For the Mediterranean ghost population — that genetically isolated, critically endangered lineage that has been quietly persisting in these waters for over three million years — the Rogoznica pup is both a cause for cautious hope and a reminder of urgency. Active reproduction means the population has not yet crossed the threshold beyond which recovery becomes biologically impossible. But with at least 40 individuals killed in North African waters in 2025 alone (as we reported yesterday), and no coordinated protection programme in place, the window may be narrowing faster than the science can keep up.
A baby great white in the Adriatic. It is 1.2 metres long, 20 kilograms, and born somewhere in one of the most fished stretches of water on earth. It is, right now, the most important great white shark in the Mediterranean.
To experience great white sharks in their natural habitat while supporting conservation, join us in Mossel Bay. Book with White Shark Ocean at whitesharkocean.com.
Frequently Asked Questions
Has a great white shark been confirmed in the Adriatic Sea?
Yes. A juvenile great white shark caught near Rogoznica, Croatia in September 2023 has now been confirmed by an international team of specialists as a young-of-the-year (newborn) Carcharodon carcharias. The identification, originally published by Croatia's Institute of Oceanography and Fisheries in Split, was challenged and then reconfirmed in a peer-reviewed response published on 25 June 2026 in the Journal of Marine Science and Engineering. It is described as the only unambiguous record of a young-of-the-year great white in the Adriatic Sea.
What does a young-of-the-year great white shark mean?
A young-of-the-year (YOY) shark is one that was born in the same calendar year it was caught. Great white sharks are viviparous — they give birth to live young — and newborn pups are not capable of long-distance migration. Finding a newborn great white in the Adriatic strongly implies that a birth event occurred in or very close to the Adriatic earlier in 2023. It is indirect evidence that Mediterranean great whites are actively reproducing, and that some part of the central Mediterranean or Adriatic may function as a nursery habitat.
Are great white sharks native to the Mediterranean?

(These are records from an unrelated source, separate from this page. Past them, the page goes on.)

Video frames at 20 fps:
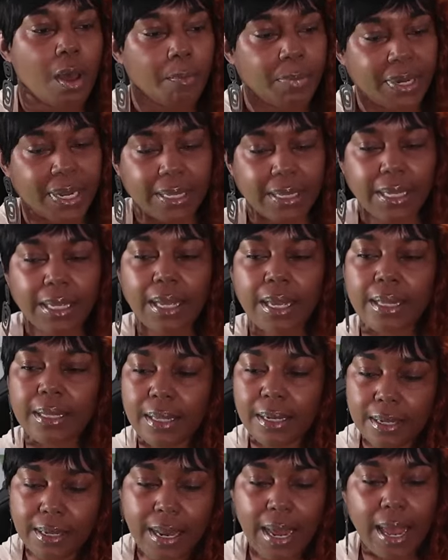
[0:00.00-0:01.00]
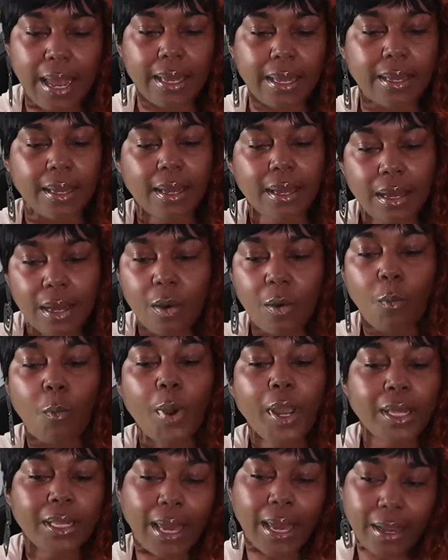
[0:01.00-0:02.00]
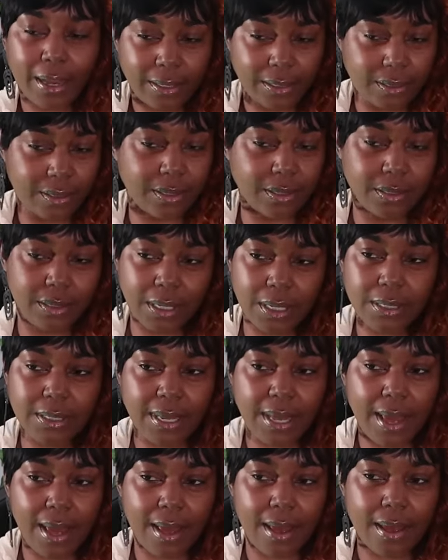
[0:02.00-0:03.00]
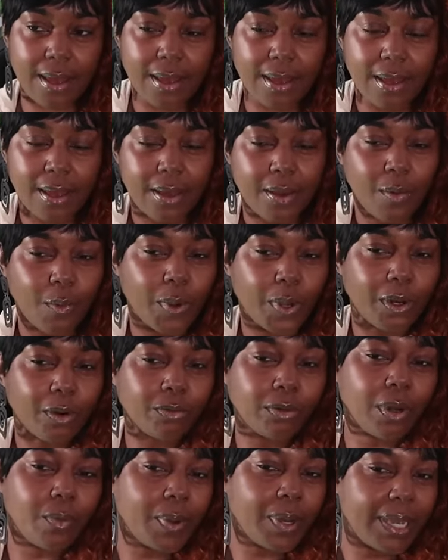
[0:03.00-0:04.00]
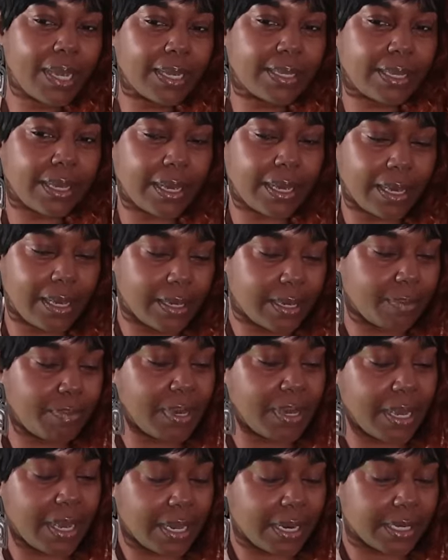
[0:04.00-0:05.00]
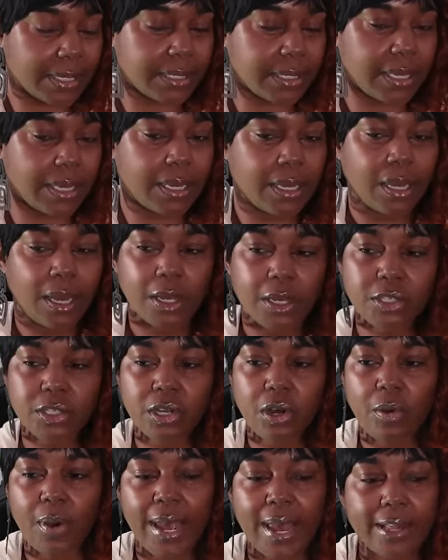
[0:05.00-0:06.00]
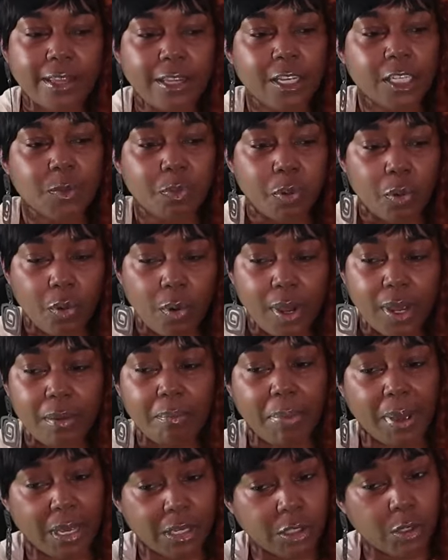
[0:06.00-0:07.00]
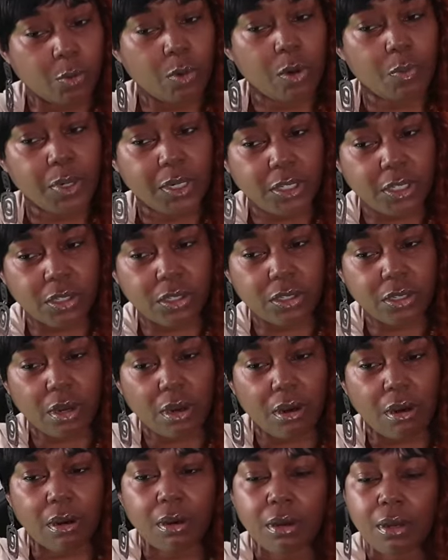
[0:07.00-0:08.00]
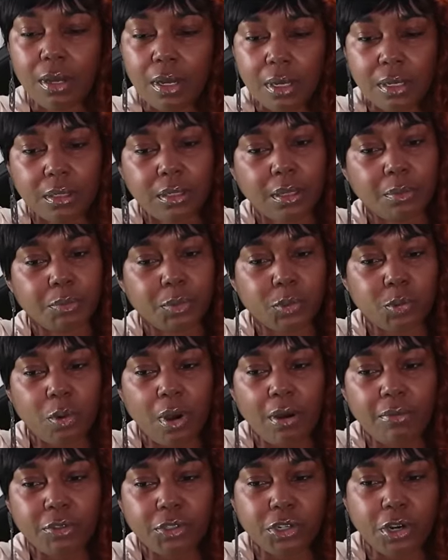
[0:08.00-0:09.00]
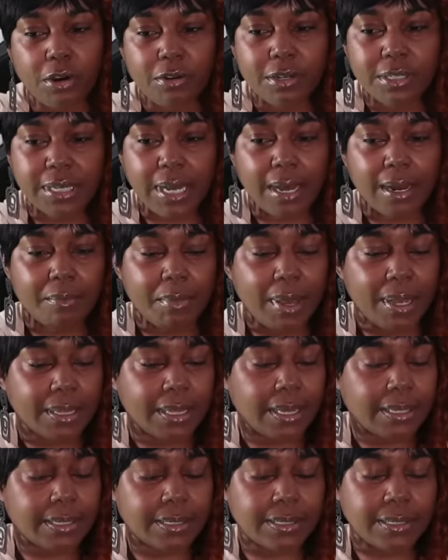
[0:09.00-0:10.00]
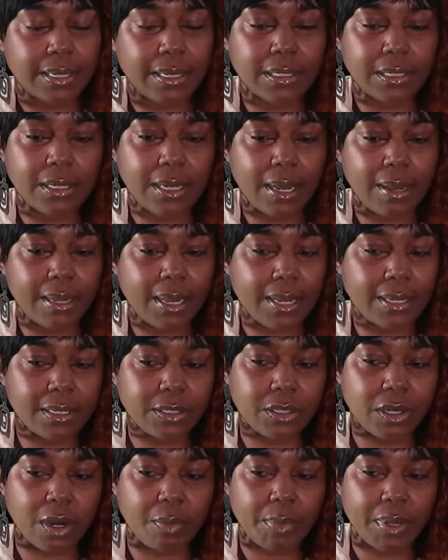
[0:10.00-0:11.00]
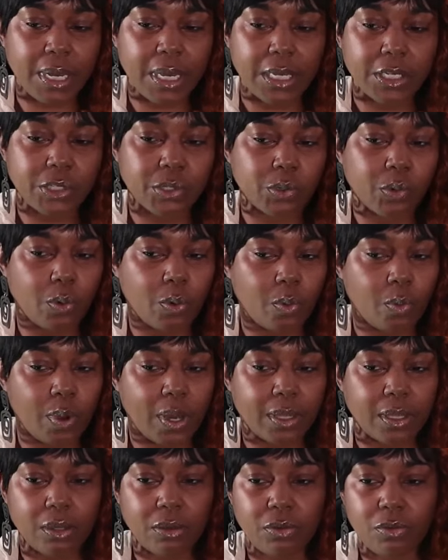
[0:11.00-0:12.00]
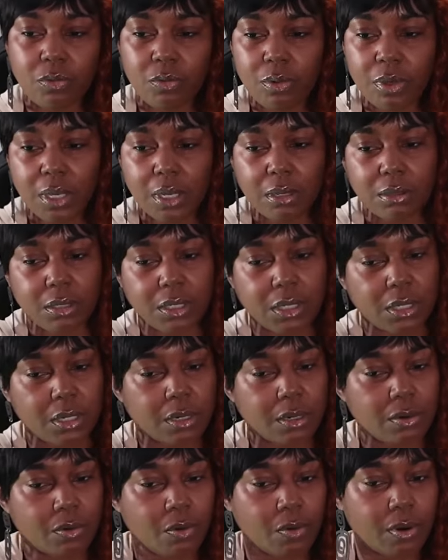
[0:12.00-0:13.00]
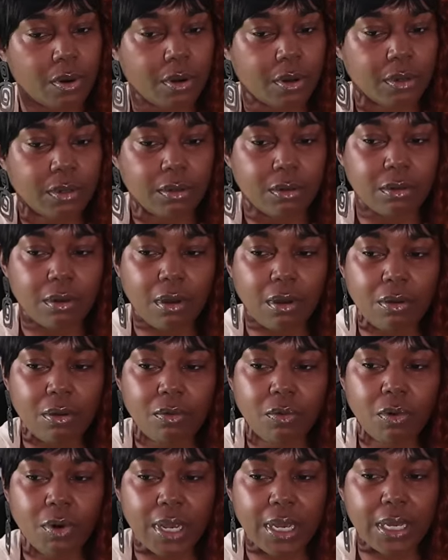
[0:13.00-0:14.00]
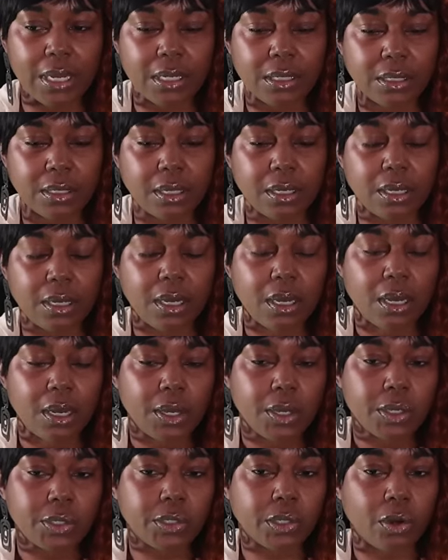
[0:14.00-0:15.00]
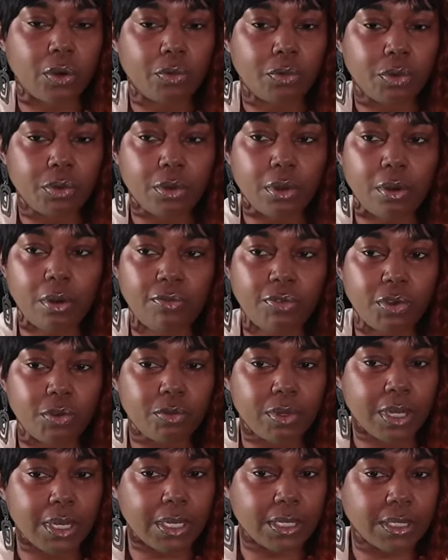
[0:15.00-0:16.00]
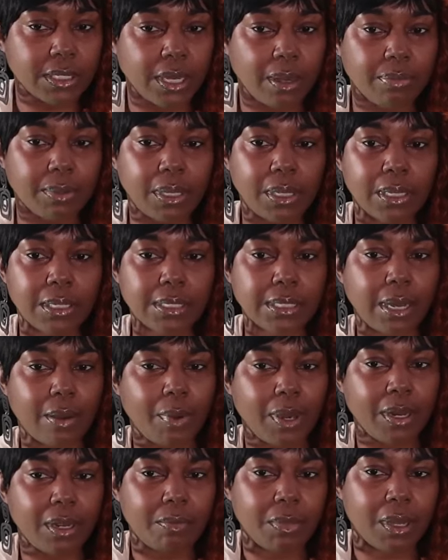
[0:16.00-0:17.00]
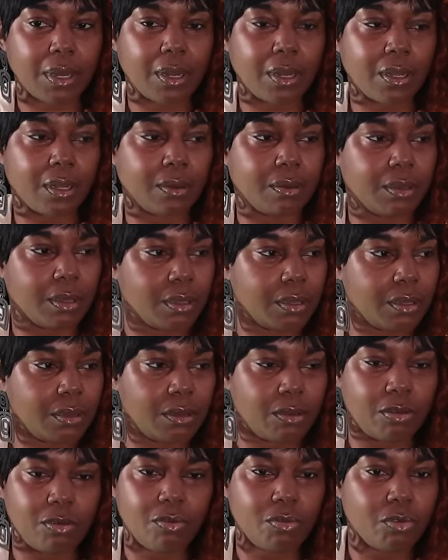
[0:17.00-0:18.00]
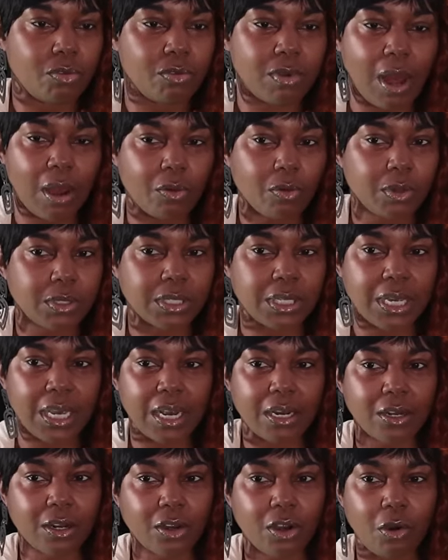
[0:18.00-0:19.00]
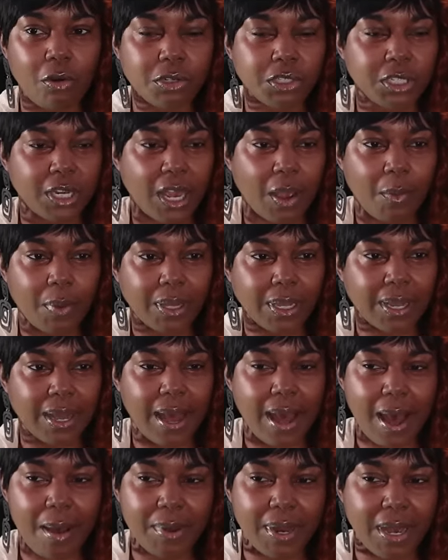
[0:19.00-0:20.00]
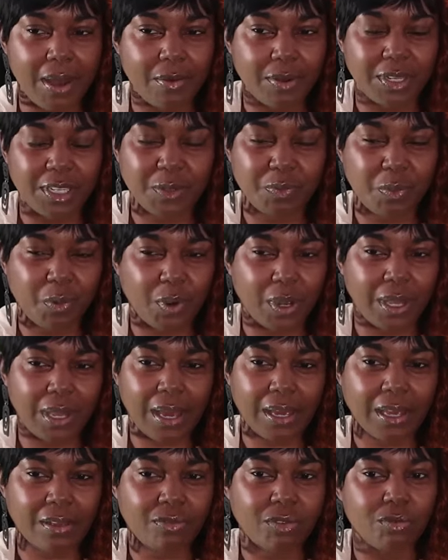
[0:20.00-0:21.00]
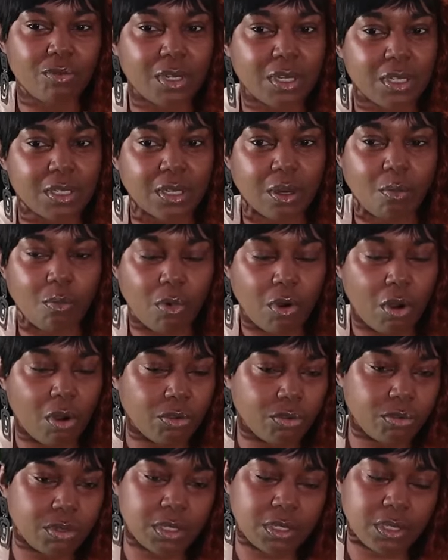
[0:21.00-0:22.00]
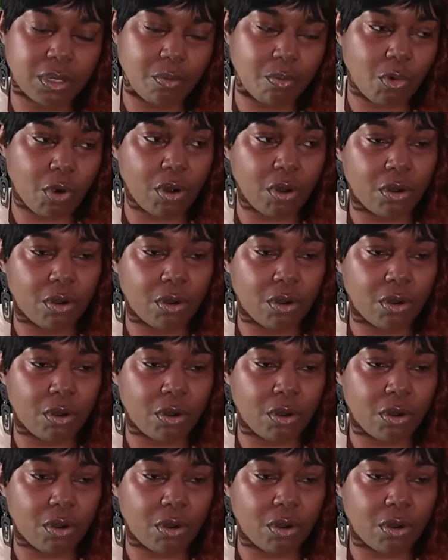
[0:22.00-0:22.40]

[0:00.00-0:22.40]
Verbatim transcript: But at the end of the day, we like CJ said, we don't know what he did. He could be innocent. So at this point, based on what we just saw, them 12 jurors got to make that decision, that that determination mm-hmm. on whether you guilty mm-hmm. or, or you know or innocent. So you know, if you did something, it's like, wait a minute, you you're not going to sit here and negotiate with the cop now at this point. Like if you did something wrong, you did something you wrong.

Yes. Mediterranean great white sharks are a genetically distinct population that has been isolated from Atlantic populations for approximately 3.2 million years — confirmed by a 2020 University of Bologna genetics study. They are not occasional visitors from the Atlantic but a self-sustaining local lineage that has persisted in the Mediterranean since the Late Pliocene epoch. The population is classified as Critically Endangered by the IUCN.
Where do great white sharks give birth in the Mediterranean?

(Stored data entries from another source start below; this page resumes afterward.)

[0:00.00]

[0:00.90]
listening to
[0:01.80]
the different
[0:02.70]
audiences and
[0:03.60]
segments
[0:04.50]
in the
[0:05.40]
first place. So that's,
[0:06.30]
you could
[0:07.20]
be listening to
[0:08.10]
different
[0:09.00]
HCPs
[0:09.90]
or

This is one of the most important unanswered questions in Mediterranean shark biology. No pupping ground or nursery area has ever been positively identified in the Mediterranean. The 2023 Rogoznica specimen — a newborn caught at 100–120 metres depth near Croatia's Dalmatian coast — adds a significant data point suggesting the central Adriatic or nearby waters may play a role. Finding and protecting the Mediterranean pupping ground is considered a critical conservation priority, but it has not yet been achieved.
How rare are great white sharks in Croatia and the Adriatic?

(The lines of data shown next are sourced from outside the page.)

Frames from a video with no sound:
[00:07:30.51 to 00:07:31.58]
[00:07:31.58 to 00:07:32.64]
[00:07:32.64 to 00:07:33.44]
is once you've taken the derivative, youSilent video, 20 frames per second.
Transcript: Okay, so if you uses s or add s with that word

Extremely rare. Confirmed great white sightings in the Adriatic can be counted on one hand in the historical record. The sea's heavy fishing pressure, relatively shallow basin across much of its extent, and high boat traffic make it marginal habitat for a species that prefers deeper, less disturbed water. The deeper channels along Croatia's Dalmatian coast represent the most plausible habitat. The 2023 Rogoznica specimen is the most significant confirmed Adriatic great white record in decades.